- **Work request**
The output is the line holding "[4.00-5.00s]" and all lines after it to the end of the records below; restate them unchanged and add nothing.

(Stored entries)
--------------------

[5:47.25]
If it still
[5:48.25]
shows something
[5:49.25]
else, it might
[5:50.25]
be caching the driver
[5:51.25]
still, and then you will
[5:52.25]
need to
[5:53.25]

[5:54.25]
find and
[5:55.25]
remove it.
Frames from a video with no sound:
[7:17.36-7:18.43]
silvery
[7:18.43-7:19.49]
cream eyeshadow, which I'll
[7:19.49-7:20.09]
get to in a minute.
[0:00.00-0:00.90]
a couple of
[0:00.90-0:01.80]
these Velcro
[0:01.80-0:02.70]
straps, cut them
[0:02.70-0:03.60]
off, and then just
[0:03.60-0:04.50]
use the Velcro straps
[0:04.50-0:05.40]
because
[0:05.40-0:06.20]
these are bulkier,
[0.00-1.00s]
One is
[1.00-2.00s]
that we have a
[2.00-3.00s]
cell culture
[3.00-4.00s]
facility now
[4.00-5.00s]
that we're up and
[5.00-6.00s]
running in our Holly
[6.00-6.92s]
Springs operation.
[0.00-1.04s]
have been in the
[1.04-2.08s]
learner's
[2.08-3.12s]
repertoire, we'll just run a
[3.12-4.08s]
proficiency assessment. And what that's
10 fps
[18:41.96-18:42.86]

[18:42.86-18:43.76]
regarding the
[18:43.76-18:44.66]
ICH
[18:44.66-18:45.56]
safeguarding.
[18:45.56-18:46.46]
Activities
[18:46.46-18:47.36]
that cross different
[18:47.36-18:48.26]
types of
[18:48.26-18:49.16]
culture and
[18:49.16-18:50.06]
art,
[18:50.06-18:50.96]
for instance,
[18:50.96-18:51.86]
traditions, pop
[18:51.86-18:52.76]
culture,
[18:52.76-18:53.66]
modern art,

--------------------

- **The completed task**
[4.00-5.00s]
that we're up and
[5.00-6.00s]
running in our Holly
[6.00-6.92s]
Springs operation.
[0.00-1.04s]
have been in the
[1.04-2.08s]
learner's
[2.08-3.12s]
repertoire, we'll just run a
[3.12-4.08s]
proficiency assessment. And what that's
10 fps
[18:41.96-18:42.86]

[18:42.86-18:43.76]
regarding the
[18:43.76-18:44.66]
ICH
[18:44.66-18:45.56]
safeguarding.
[18:45.56-18:46.46]
Activities
[18:46.46-18:47.36]
that cross different
[18:47.36-18:48.26]
types of
[18:48.26-18:49.16]
culture and
[18:49.16-18:50.06]
art,
[18:50.06-18:50.96]
for instance,
[18:50.96-18:51.86]
traditions, pop
[18:51.86-18:52.76]
culture,
[18:52.76-18:53.66]
modern art,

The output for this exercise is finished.